Cette acrimonie grandissante de Paris envers Bruxelles - peu avant le début de la présidence française de l’Union - s’est aussi illustrée dans les récents propos assez secs du président Sarkozy envers le commissaire Peter Mandelson, à qui la France a attribué une partie de la responsabilité de la victoire du non au référendum irlandais. Et elle a encore été nourrie ce week-end par le rejet européen, fût-ce poli, de l’idée de Nicolas Sarkozy de plafonner la TVA sur le gazole.

Déjà en campagne électorale

Paris, il faut dire, est soumis à forte pression de la rue, dans un pays où les mouvements de protestation ne prennent pas rarement une connotation antieuropéenne - combien de drapeaux étoilés a-t-on brûlé dans les ports français ces derniers mois ? Ce lundi encore, des pêcheurs dénonçant les quotas ont bloqué des ports et mené des opérations "escargot".

Des questions de pure tactique politique personnelle motivent peut-être aussi Michel Barnier.
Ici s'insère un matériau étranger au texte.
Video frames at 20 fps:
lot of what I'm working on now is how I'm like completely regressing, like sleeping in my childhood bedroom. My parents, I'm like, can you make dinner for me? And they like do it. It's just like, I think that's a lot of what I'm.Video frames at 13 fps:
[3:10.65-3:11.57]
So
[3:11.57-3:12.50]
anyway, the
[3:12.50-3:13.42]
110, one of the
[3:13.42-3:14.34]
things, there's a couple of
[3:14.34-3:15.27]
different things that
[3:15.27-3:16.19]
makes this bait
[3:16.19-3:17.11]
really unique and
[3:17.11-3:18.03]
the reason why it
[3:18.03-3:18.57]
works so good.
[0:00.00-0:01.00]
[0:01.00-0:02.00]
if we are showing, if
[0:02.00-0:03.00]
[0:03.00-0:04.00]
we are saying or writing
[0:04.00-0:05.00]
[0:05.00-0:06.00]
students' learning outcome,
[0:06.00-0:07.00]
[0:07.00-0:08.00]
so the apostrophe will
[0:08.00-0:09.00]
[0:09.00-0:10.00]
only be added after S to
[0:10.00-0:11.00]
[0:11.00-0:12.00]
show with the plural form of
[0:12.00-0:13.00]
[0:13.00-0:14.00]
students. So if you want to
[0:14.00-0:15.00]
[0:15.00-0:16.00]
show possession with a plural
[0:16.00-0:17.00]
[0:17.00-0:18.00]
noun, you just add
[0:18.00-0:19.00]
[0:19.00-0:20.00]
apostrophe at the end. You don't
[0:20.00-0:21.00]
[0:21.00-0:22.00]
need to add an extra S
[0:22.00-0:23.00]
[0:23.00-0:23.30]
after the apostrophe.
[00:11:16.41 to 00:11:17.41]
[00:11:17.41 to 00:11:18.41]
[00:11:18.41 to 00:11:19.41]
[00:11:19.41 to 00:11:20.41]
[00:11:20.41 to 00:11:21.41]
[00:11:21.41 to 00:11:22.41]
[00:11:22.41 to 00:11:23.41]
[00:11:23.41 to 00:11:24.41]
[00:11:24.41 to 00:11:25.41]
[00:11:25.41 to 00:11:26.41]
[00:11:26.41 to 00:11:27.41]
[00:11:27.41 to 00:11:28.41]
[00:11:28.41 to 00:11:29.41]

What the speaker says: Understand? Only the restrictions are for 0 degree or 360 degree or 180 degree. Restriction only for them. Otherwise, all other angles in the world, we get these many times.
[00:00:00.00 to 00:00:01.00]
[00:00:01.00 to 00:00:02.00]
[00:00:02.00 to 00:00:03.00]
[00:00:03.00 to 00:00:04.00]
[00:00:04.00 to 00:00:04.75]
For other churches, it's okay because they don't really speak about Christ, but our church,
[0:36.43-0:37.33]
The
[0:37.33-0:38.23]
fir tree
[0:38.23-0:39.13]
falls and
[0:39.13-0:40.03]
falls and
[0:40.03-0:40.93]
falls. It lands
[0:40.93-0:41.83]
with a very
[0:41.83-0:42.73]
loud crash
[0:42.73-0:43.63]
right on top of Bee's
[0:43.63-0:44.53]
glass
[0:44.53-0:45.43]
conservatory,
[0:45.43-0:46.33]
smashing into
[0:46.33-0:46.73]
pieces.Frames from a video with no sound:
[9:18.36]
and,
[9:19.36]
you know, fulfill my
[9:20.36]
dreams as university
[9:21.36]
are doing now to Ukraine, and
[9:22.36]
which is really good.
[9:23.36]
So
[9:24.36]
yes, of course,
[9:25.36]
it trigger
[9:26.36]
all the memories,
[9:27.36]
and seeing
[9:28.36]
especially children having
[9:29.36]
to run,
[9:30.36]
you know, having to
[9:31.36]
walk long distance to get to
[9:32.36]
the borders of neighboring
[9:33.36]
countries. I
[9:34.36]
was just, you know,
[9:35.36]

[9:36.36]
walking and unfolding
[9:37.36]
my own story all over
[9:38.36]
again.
Le ministre n’entend visiblement plus se contenter d’un destin national. Il vient d’annoncer qu’il sera candidat aux élections européennes de 2009. Il est cité pour devenir le futur commissaire européen au Marché intérieur. Enfin, l’enterrement de facto du traité de Lisbonne reporte sine die le jeu de chaises musicales envisagé pour les nominations aux nouveaux postes de haute représentation de l’Union, pour lesquels son nom était parfois cité - ce qui contraint moins l’intéressé à des positionnements purement diplomatiques et consensuels.